Beklentiler Büyük, Cüzdan Küçük
- Oluşturulma Tarihi : 06.12.2025 09:55
- Güncelleme Tarihi : 06.12.2025 09:55
Her yıl olduğu gibi, yine asgari ücret pazarlıklarının kapısı çalındı. Mutfakta tencere aynı tencere, ancak pazarda fiyatlar aynı hızla tırmanıyor.
Asgari ücret süreci memlekette artık bir gelenek gibi. Aralık ayı gelince herkesin kulağı toplantılara dikiliyor. “Acaba bu yıl ne kadar artacak?” diye umutla bekliyoruz. Ama her seferinde şu gerçekle yüzleşiyoruz: Biz rakam artışını beklerken hayat çoktan zamlanmış oluyor.

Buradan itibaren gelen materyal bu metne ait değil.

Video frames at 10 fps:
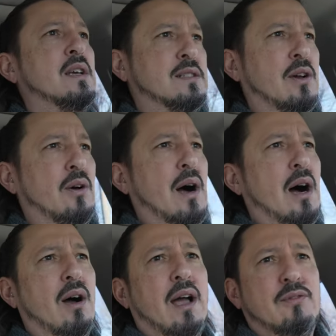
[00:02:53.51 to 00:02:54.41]
So
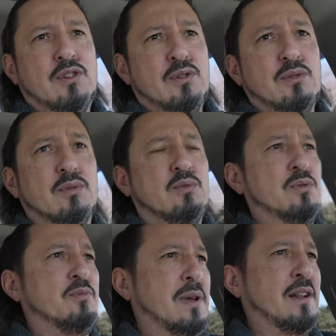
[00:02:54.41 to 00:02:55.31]
I'll have to,
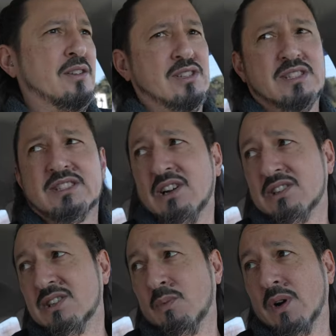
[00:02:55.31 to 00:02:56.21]
oof, man, there's a
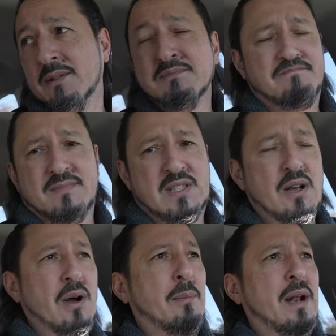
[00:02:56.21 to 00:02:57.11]
skunk somewhere.
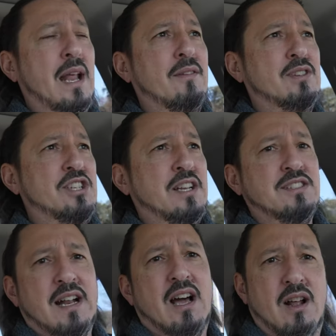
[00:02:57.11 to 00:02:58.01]
So I'm gonna have to change
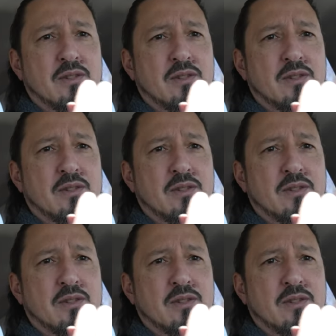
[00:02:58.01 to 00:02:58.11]
that out.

Bir de işin ilginç tarafı var; kimse masadaki gerçek soruyu sormuyor: “Biz bu paraya nasıl geçineceğiz?” Çünkü mesele sadece rakam değil, alım gücü. Bugün verilen zam daha cebe girmeden eriyor. Pazarda patates aynı patates ama fiyatı artık etiketle değil, moralimizle ölçülüyor.
Asgari ücretlinin derdi sadece maaş değil. Kira olmuş ateş pahası, markette temel gıdaların yanına yaklaşılmıyor, faturalar desen her ay ayrı bir meydan okuma… İnsan, “Ben çalışıyorum ama niye geçinemiyorum?” diye düşünmeden edemiyor.
Masadakilere sorarsan herkes işçinin yanında. Patron “Benim maliyetim artmasın” diyor, hükümet “Kimseyi mağdur etmeyiz” diyor, sendika “Hakkımızı isteriz” diyor. Ama günün sonunda karar veriliyor, kamera önünde gülümsemeler, alkışlar… Eve döndüğümüzde ise hesap makinesiyle göz göze geliyoruz.
Bu süreçte en büyük eksik, halkın gerçek sesinin masaya tam olarak yansımaması. Çünkü asgari ücretli bugün sadece para istemiyor; insanca yaşamak, geleceğinden kaygı duymamak istiyor.
Kısacası, yine kritik günlerdeyiz. Beklentiler yüksek, gönüller umutlu… Ama halkın aklındaki tek şey şu: “Bu sefer gerçekten yüzümüz gülecek mi?”
Dilerim ki bu yıl açıklanacak rakam, sadece tabelada değil, mutfakta da karşılığını bulur.